The fact that the Y is open seven days a week, 16 hours a day, means that it functions as a reliable and safe haven—for everyone. “The thing that makes us very special is that all the people who I’ve just described—you don’t know who is one of the wealthiest and who is one of the less fortunate,” Woods says. “We make everyone feel welcome. The Y provides financial assistance to ones who can’t afford it, and it’s important to us, when you’re working out on the treadmill, that you don’t know who is and who isn’t on financial assistance. You just know that they’re a human being who deserves the opportunity to be there.”
New Incarnation
And the “there” that Woods is referring to is brand-new: the L.A. Lee YMCA/Mizell Community Center will impact more than 10,000 people per year and include a preservation of the history of the community and previous L.A. Lee YMCA. The building is expansive—65,000 square feet—and, of that, YMCA traditional programs will take place in about 25,000 square feet. The rest of the facility is designated for Broward College, retail, meeting space, and other features to serve the community.
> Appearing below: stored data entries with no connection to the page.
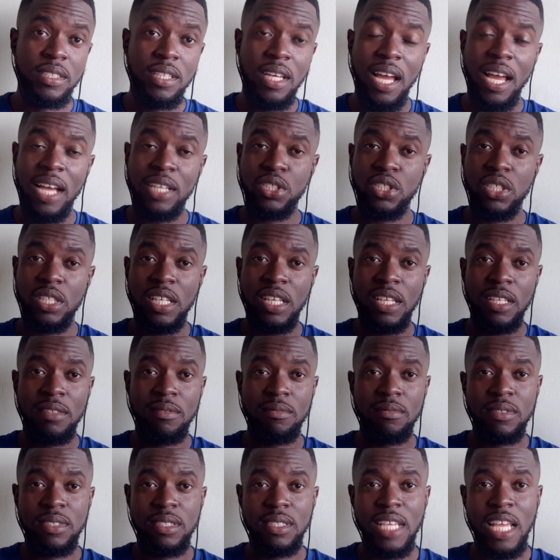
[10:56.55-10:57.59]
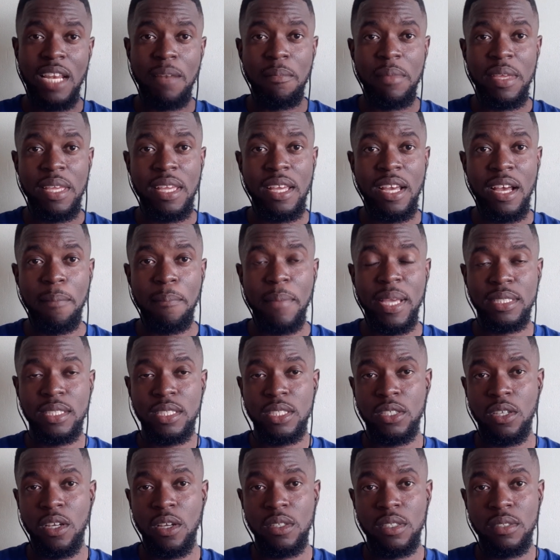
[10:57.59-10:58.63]
actually send me a
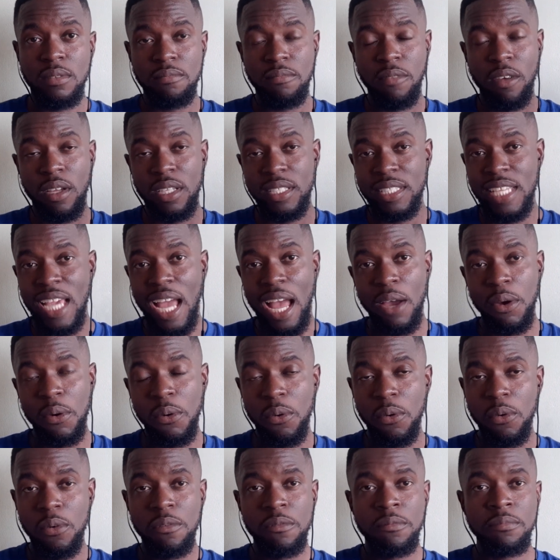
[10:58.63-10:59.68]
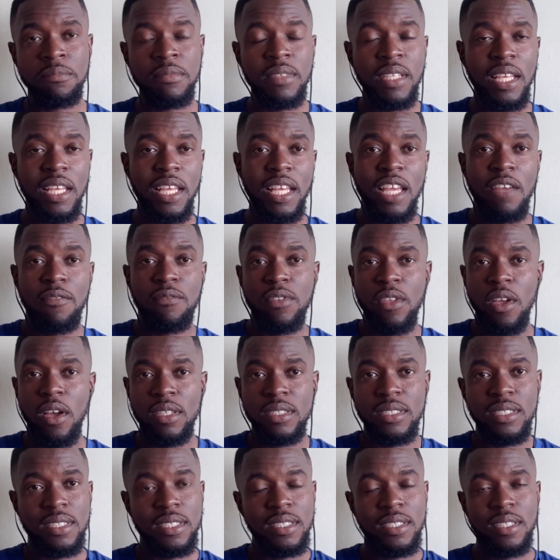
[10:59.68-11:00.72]
message on Yahoo. If not,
The YMCA went right to the community and asked them about their preferences for the new center. “We sat with a group of community people, literally, the guy who lives across the street and person who attends church in the neighborhood,” Woods recalls. “We said, ‘We need to build a new Y. What would you want in it? What is important to you?’ ”
The answer: health and wellness. “This is a community that has some of the most intense disparities of health, from cardiovascular disease to HIV to high blood pressure, you name it,” Woods says. After that, the list was long, and included educational and job support, performing arts and activating the streets. The community center houses a preschool, a swimming pool and retail to foster economic development and make the streets safer and livelier. Even the retail is curated will an eye toward wellness—look for a smoothie bar and what Woods calls “a food hub, giving our community access to healthy fruits and vegetables because this is a food desert. And this is just the first floor.”
The upper floors will contain a 200-seat black-box theater and a 10,000-square-foot space for Broward College, focusing on continuing education and certification programs. And, of course, the community center will be home to all the expected YMCA amenities, with one that’s especially close to Woods’ heart: “It’s probably the prettiest basketball court I’ve ever built.”